Nehir sorduğum soruyu zerre umursamadan ayağa kalkıp sarıldığından bunun yılda birkaç kez olduğunu bildiğimden gülerek karşılık verdim. Normalde ben sarılmak istesem de o sarılmazdı maalesef. Temas etmekten nefret ediyordu.

"Terliydim ama ya," diye isyan etsem de Nehir gülerek omuz silkmişti.

"Yine mi bir şeyleri yumrukladın?" Gürkan'ın imayla sorduğu soruya gülerek "Artık sadece kum torbasını yumrukluyorum," diye cevap verdim. İlk tanıştığımız zaman onun Nehir'i rahatsız ettiğini düşünerek hiç dinlemeden yumruk atmıştım. Tabii sonra adını sürekli duyduğum yakın arkadaşı olduğunu öğrenmiştim ama iş işten geçmişti artık.

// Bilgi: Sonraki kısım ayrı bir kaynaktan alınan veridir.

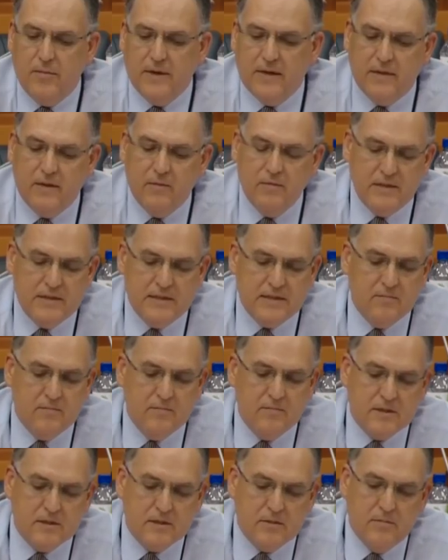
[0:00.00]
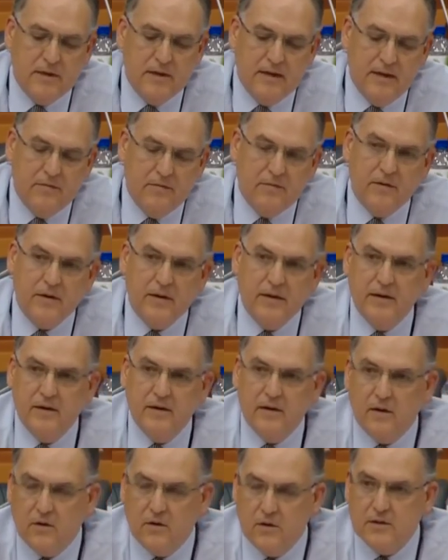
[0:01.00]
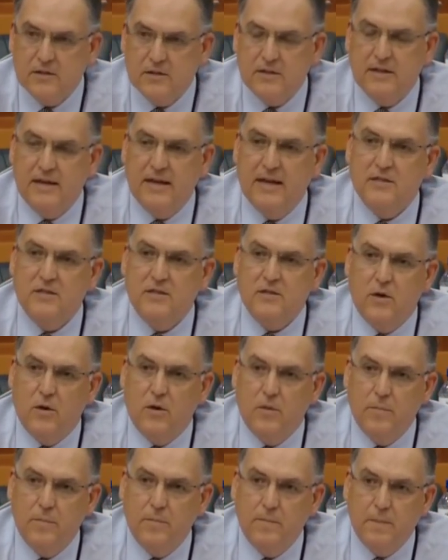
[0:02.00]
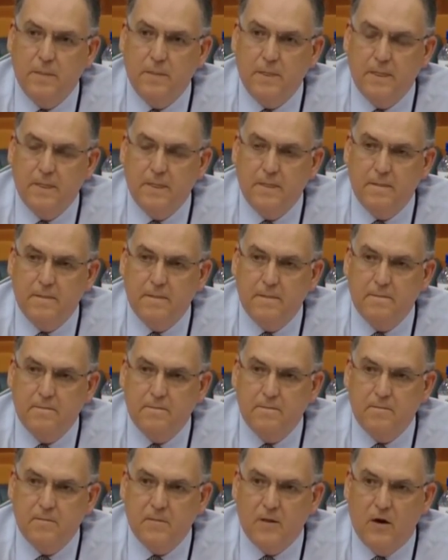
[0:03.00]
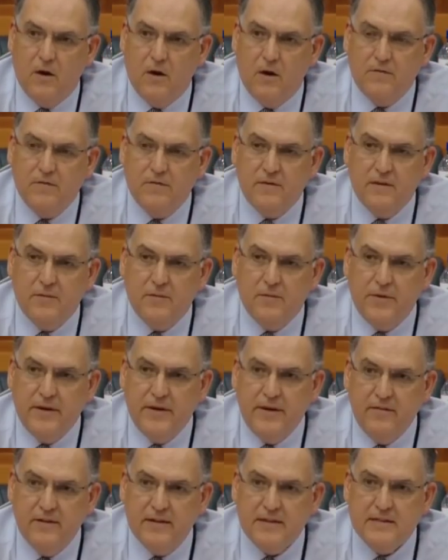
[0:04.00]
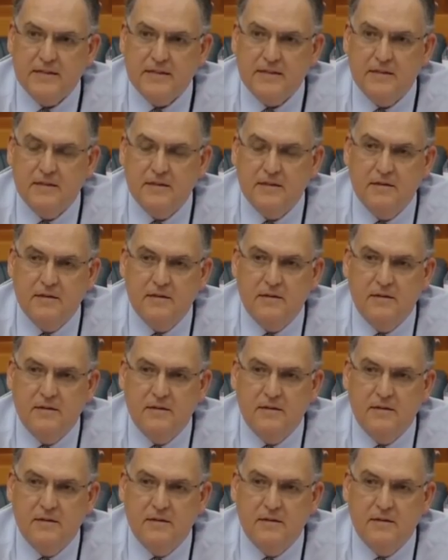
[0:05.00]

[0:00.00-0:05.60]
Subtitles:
But then we see Mr. Molefe going across to Eskom after the previous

Etrafta hiçbir şey görmeyince doğum günümü kutlamayacaklarını düşünüp rahatlamak üzereyken arkamdan gelen ses bütün hayallerimi yıkmıştı. Oraya dönüp pastayı zor bela taşıyan Asel'e gülümserken herkes aynı anda "İyi ki doğdun Erva," diyordu. Her ne kadar başta kutlamak istemesem de sevdiklerimle bir arada olmak iyi hissettiriyordu. Asel'in Nazlı'nın yardımıyla masanın üstüne koyduğu pastadaki mumları üflemek üzereyken Asel'in "Dilek tut!" demesiyle kendime geldim. Genelde dileklerim gerçekleşmezdi ve bu yüzden hiç tutmazdım ama bu sefer gerçekten istediğim bir şey vardı. Yirmi yedinci yaşımın öbürlerinden çok daha güzel geçmesi ve huzurlu bir yıldı.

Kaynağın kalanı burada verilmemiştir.